The common denominator in this musical potpourri was Haugen's ethereal voice. Although she seemed most at home on quieter numbers like the dreamy "Don't Fade"—accompanying herself on kalimba—she possesses a voice of great power that she unleashed sparingly and to maximum effect. The backing trio lent consummate support, buoying and pushing Haugen as the songs dictated. Eriksen's crystalline comping perfectly partnered Haugen's pure yet strong lines, and the rhythm section of bassist Lars Tormod Jenset and drummer Andreas Bye were equally alert. The bossa nova, "Photograph in Black and White"— sung in Portuguese—was a set highlight, pitching singer and bassist into intimate musical embrace. On "Quel Jour Sommes Nous," Jenset on arco once again combined beautifully with Haugen's balladic, lilting tones.
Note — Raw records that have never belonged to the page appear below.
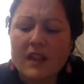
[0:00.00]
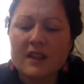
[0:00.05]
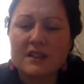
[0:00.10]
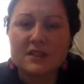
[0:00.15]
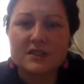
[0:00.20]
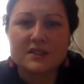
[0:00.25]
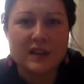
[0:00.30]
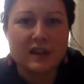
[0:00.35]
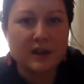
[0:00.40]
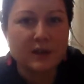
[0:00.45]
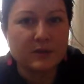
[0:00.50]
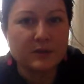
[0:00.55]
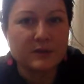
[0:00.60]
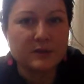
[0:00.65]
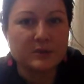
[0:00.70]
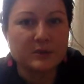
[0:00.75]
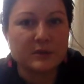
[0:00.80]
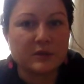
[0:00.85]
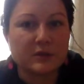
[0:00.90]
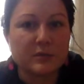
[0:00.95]
I just thought I would
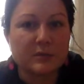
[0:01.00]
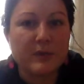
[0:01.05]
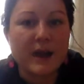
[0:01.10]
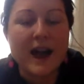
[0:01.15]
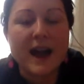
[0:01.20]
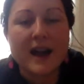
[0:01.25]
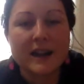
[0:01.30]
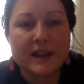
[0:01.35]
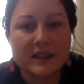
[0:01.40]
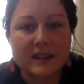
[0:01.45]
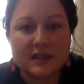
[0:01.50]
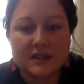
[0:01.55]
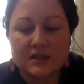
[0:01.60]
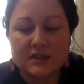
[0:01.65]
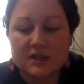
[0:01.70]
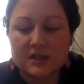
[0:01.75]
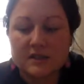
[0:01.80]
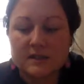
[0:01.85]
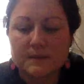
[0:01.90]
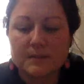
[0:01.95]
do a little
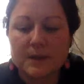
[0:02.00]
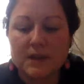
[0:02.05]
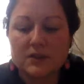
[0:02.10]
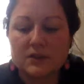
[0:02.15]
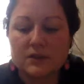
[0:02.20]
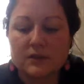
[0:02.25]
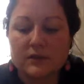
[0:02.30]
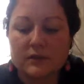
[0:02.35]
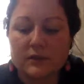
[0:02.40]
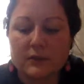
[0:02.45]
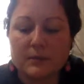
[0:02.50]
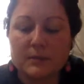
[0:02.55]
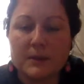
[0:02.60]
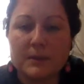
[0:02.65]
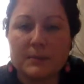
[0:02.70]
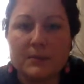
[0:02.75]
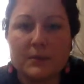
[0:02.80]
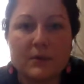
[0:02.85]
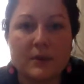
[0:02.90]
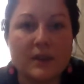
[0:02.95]
package special for
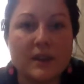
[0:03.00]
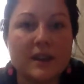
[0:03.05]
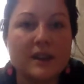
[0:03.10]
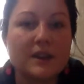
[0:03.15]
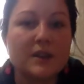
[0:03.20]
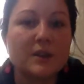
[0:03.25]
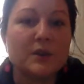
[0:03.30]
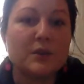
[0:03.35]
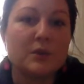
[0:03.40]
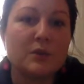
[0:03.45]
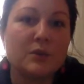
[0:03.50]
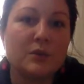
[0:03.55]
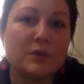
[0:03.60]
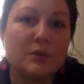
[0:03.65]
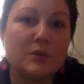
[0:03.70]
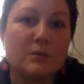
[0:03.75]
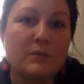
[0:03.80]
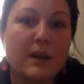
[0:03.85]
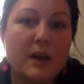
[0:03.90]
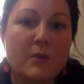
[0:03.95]
people
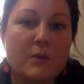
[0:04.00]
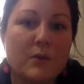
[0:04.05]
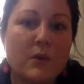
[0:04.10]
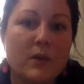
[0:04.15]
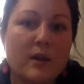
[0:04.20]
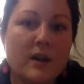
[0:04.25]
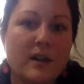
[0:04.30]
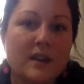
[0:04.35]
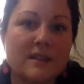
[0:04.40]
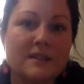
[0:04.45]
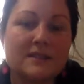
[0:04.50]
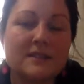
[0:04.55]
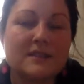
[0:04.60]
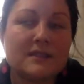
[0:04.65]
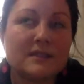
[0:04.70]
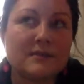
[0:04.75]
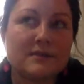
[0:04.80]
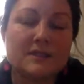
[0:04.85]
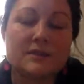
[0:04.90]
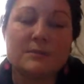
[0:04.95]
who might
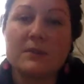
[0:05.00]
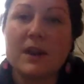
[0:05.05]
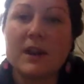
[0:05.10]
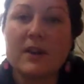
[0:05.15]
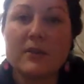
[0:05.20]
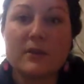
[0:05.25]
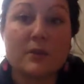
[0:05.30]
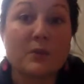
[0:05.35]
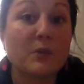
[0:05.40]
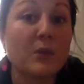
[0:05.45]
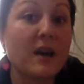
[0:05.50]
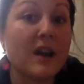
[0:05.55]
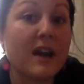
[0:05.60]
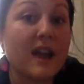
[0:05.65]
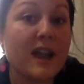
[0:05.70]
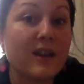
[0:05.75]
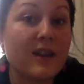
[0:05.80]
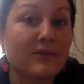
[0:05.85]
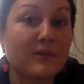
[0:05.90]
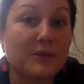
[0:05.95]
want to buy their
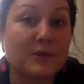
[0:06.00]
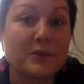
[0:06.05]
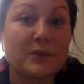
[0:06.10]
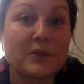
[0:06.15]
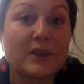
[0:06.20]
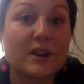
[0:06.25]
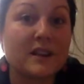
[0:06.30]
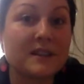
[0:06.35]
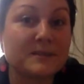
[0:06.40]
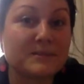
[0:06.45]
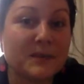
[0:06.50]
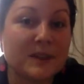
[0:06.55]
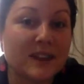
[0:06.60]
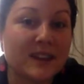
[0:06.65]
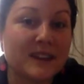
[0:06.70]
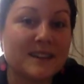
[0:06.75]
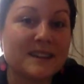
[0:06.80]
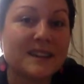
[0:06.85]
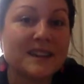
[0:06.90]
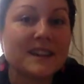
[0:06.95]
wife or their
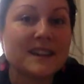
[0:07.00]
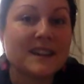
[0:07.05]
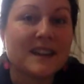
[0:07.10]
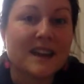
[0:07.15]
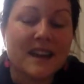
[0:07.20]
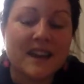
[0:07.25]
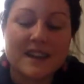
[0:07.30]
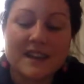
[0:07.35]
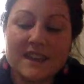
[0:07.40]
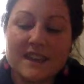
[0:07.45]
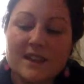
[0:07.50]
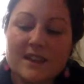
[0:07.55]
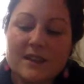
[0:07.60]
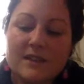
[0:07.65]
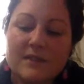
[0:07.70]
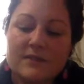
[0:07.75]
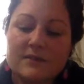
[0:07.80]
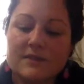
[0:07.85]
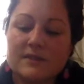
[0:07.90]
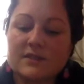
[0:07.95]
husband a
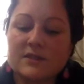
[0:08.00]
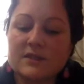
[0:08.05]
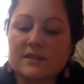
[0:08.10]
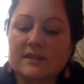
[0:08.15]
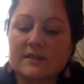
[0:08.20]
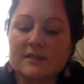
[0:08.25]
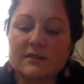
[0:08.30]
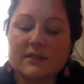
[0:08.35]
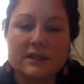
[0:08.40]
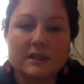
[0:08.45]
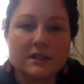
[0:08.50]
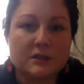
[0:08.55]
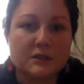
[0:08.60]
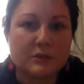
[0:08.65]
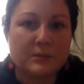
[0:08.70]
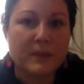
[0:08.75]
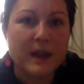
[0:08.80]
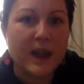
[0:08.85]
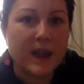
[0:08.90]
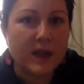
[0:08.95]
gift, just of a
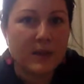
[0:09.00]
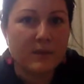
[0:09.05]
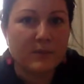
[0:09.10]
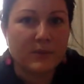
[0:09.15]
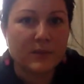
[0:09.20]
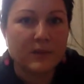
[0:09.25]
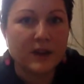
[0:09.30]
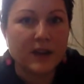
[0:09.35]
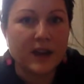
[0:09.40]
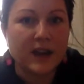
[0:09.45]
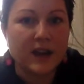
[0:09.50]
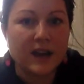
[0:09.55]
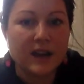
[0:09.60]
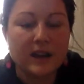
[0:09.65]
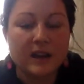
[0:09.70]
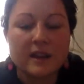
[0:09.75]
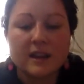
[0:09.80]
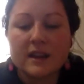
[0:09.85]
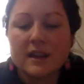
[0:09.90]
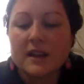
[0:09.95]
little
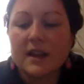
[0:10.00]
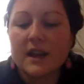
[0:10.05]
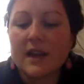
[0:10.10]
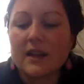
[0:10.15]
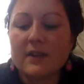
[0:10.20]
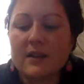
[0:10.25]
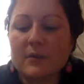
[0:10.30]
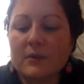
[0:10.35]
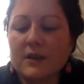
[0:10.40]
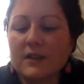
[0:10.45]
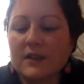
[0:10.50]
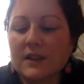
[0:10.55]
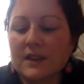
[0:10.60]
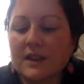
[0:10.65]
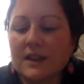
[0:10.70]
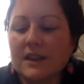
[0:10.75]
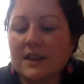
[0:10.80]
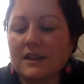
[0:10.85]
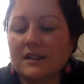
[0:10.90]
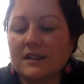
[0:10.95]
pampering, and that way they
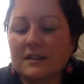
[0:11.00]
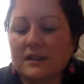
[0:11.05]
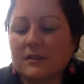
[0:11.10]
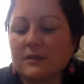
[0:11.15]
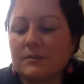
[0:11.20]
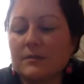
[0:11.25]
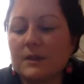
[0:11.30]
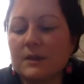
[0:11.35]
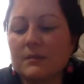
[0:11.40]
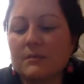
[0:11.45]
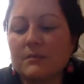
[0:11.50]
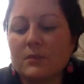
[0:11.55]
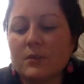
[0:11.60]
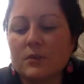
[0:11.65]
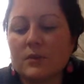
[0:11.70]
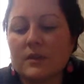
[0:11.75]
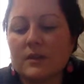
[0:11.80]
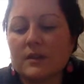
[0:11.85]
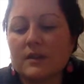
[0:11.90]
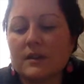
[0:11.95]
can get a little bit
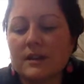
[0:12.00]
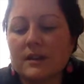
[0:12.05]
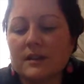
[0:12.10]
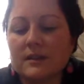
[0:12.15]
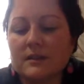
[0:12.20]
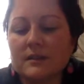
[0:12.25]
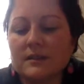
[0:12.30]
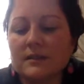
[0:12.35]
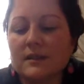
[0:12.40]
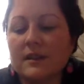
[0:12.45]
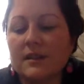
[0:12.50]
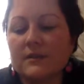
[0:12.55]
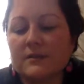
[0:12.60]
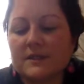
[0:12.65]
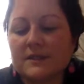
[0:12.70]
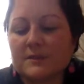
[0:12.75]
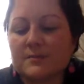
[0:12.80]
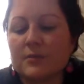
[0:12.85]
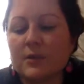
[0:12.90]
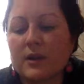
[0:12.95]
more love
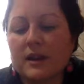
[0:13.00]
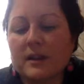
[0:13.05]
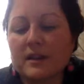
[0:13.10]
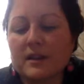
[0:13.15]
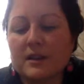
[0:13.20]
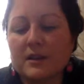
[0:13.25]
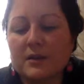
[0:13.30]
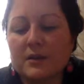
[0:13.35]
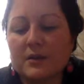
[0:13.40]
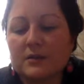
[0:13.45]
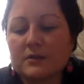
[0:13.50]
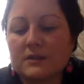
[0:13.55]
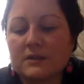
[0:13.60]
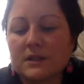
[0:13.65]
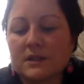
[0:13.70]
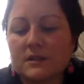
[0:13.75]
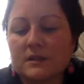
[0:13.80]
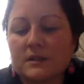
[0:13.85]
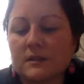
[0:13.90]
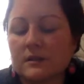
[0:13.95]
spread
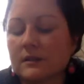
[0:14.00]
out.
Haugen sang Malaysian icon Jimmy Boyle's lovely "Jauh Jauh," in Malay, to the crowd's delight. The woman seated beside me assured me that Haugen's pronunciation was perfect. Whether singing in English, Malay, French or Portuguese, Haugen's voice is the same—honest and gently piercing. Her most stirring performance, however, was sung in English, with a very personal take on Radiohead's "The Tourist." The encore—Cole Porter
Cole Porter
Cole Porter
1891 - 1964
's 1928 hit "Let's Do It"— showed that Haugen can scat rather well, too. She is a very natural talent, and it won't be long before she takes the jazz world by storm.